IFS="," read -ra arr <"vis.degrib"
for ((i=0 ; i<${#arr[@]} ; i++));do
     ifname=`printf "%s\n" "${arr[i]}"`
     echo "$ifname"
done

will print out the individual column components for the first row. How do I also do this again for subsequent rows?

Thank you for your time.

Answer 1

I'm extrapolating from the OP

 awk -F, 'NR==1{for(i=1;i<=NF;i++) {gsub(/^ +/,"",$i);print $i}}' vis.degrib

will print

arruba
jamaica
bermuda
bahama
keylargo
montigo
kokomo

note that there is trimming of the space from the beginning of each field. If you remove the condition NR==1, the same will be done for all rows. Was this your request? Please comment...

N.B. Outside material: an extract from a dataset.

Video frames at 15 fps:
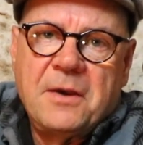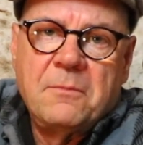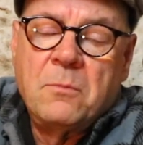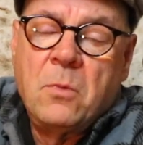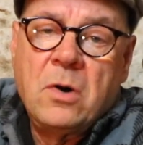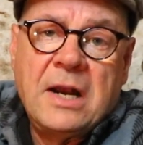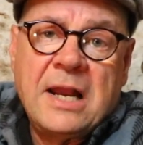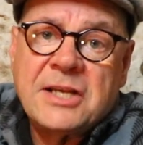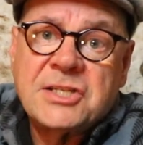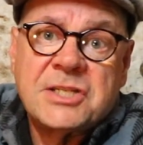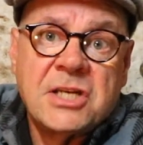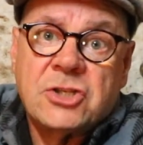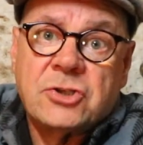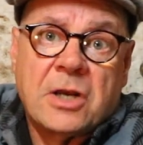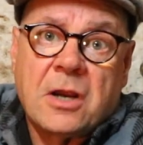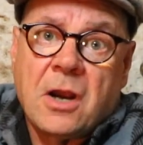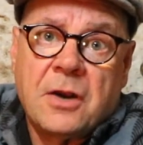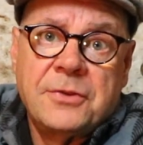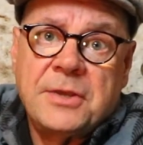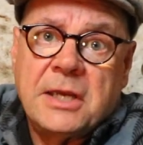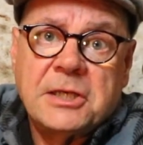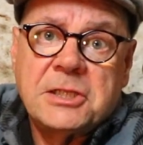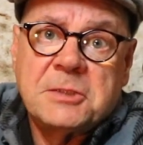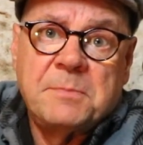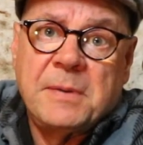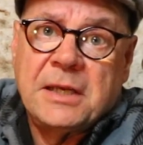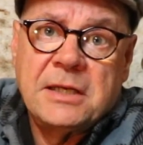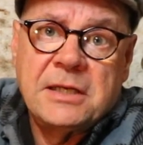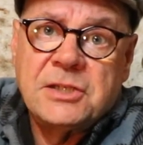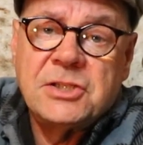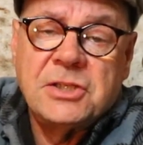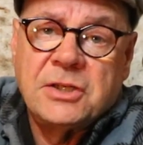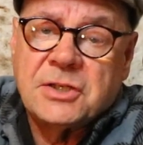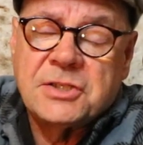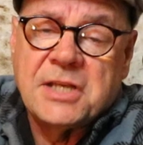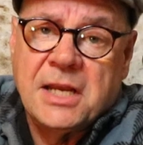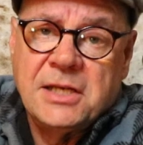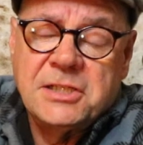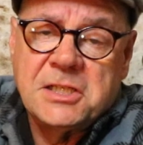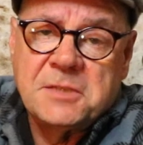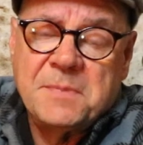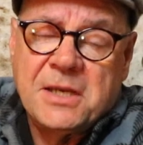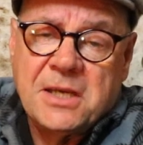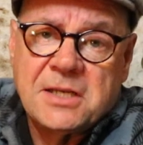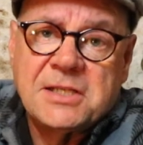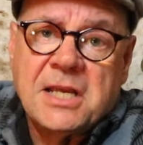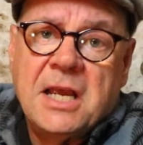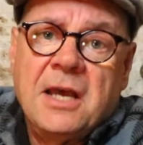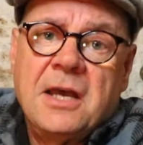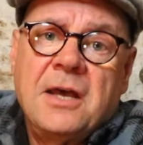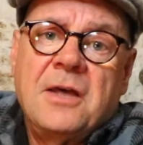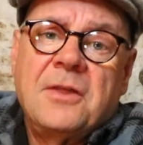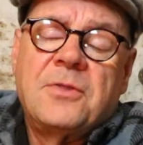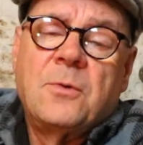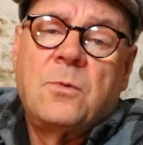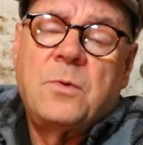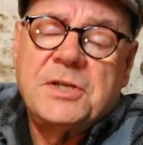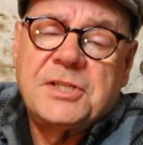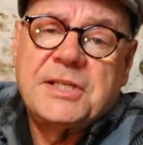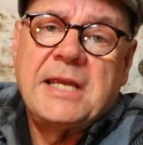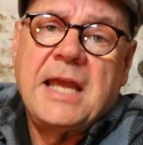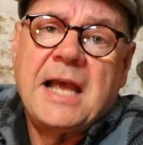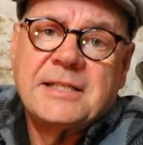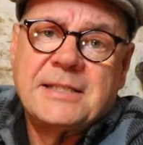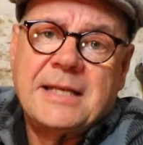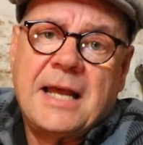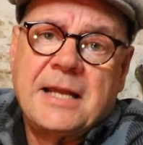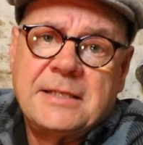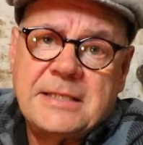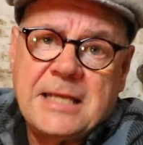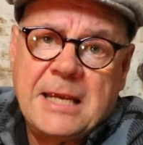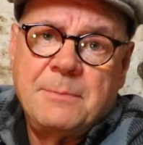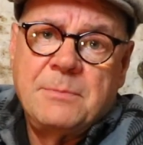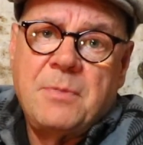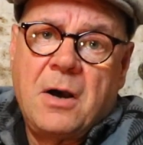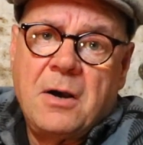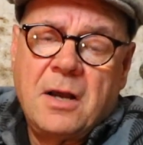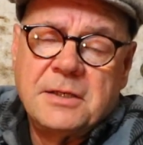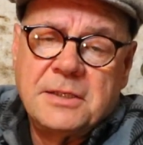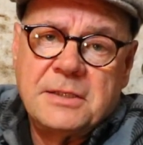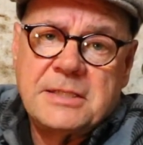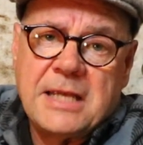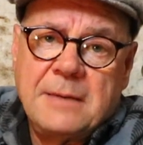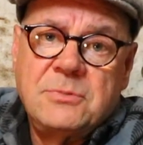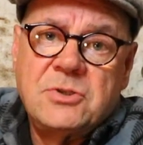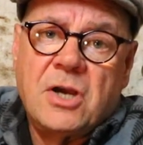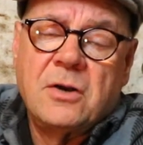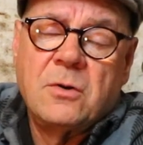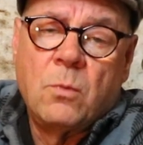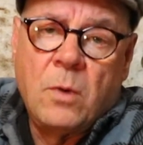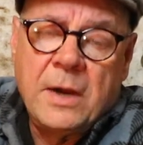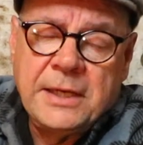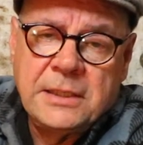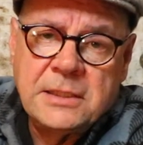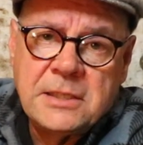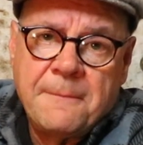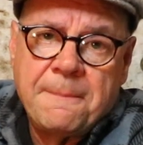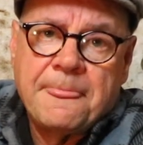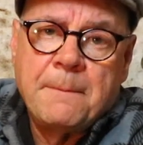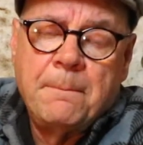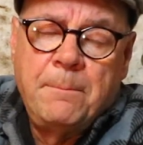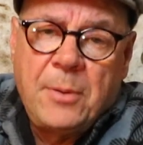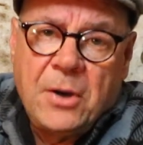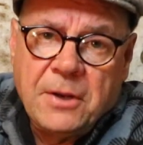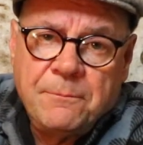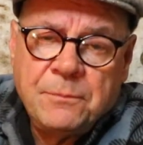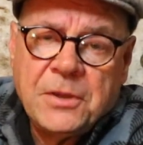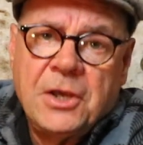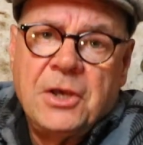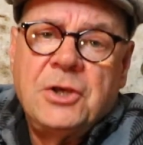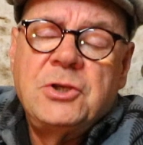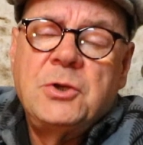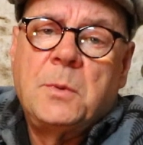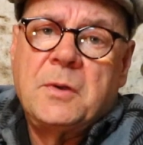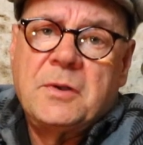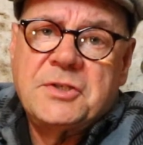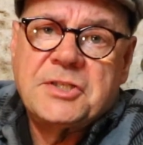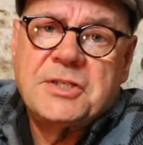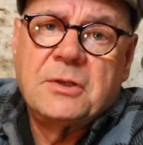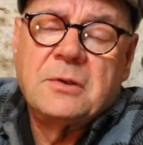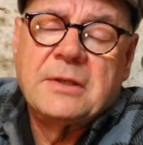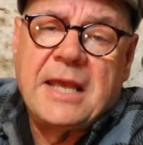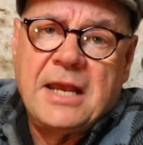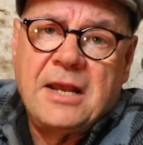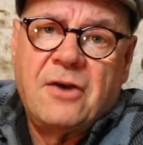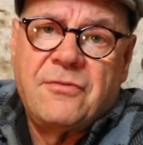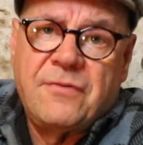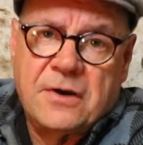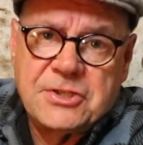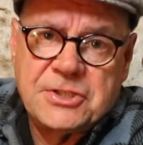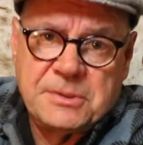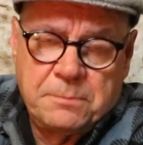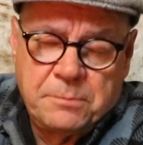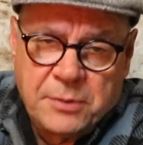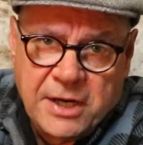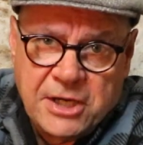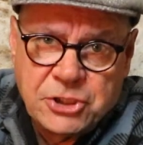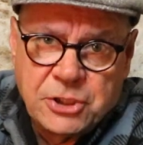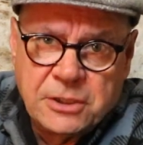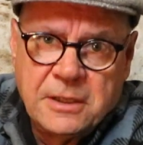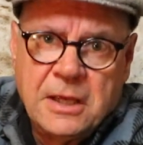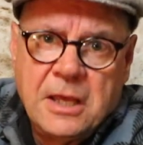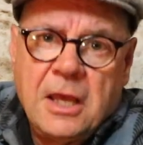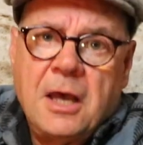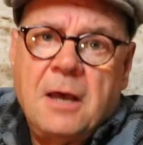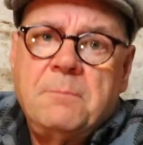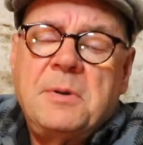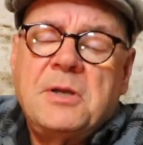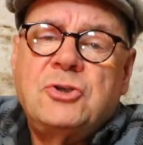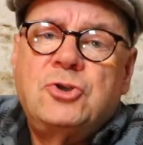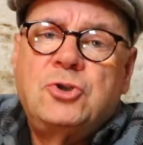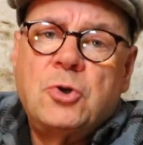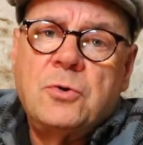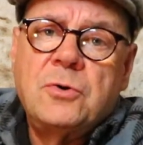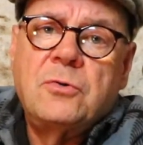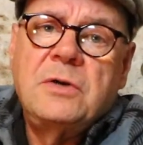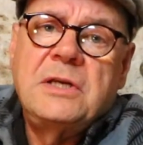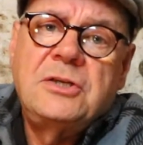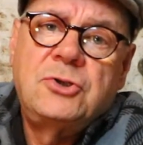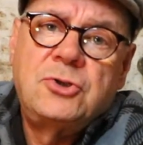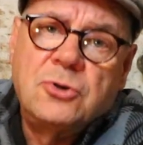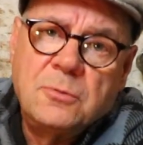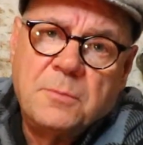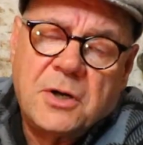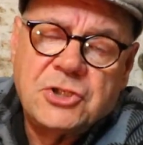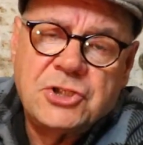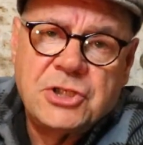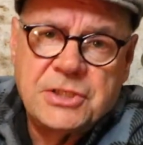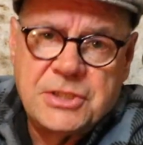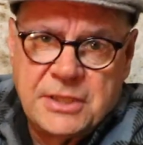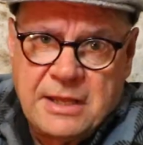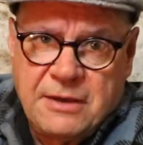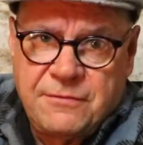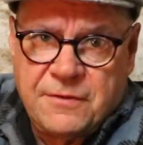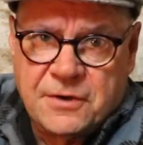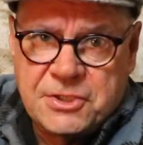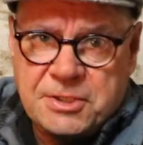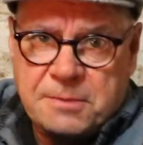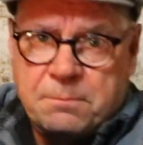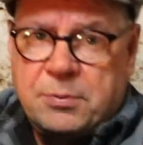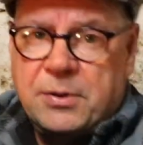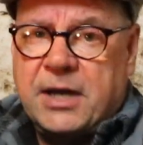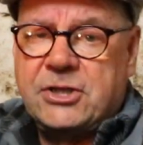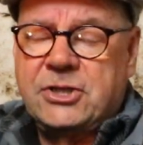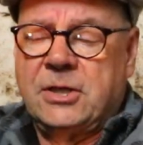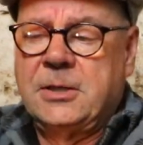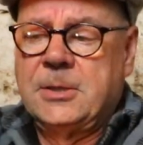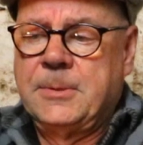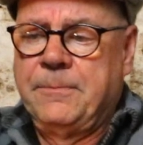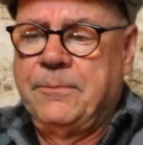more or less disregard the experience and your senses because the whiskey hasn't had time to unwind. But you will still get a first impression. But don't read too much into that first impression.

Perhaps you want to convert columnar format to row based format (transpose)? There are many ways, this awk script will do

 awk -F, -v OFS=, '{sep=(NR==1)?"":OFS} {for(i=1;i<=NF;i++) a[i]=a[i] sep $i} END{for(i=1;i<=NF;i++) print a[i]}' vis.degrib

will print

arruba,80,77,76
jamaica,70,75,77
 bermuda,90,88,83
 bahama,85,87,86
 keylargo,86,83,84
 montigo,89,85,86
 kokomo,83,77,84

you can again trim the space from the beginning of the labels as shown above.

Another approach without awk.

 tr ',' '\n' <vis.degrib | pr -4ts,

will generate the same

 arruba,80,77,76
 jamaica,70,75,77
  bermuda,90,88,83
  bahama,85,87,86
  keylargo,86,83,84
  montigo,89,85,86
  kokomo,83,77,84

4 is the number of rows in the original file.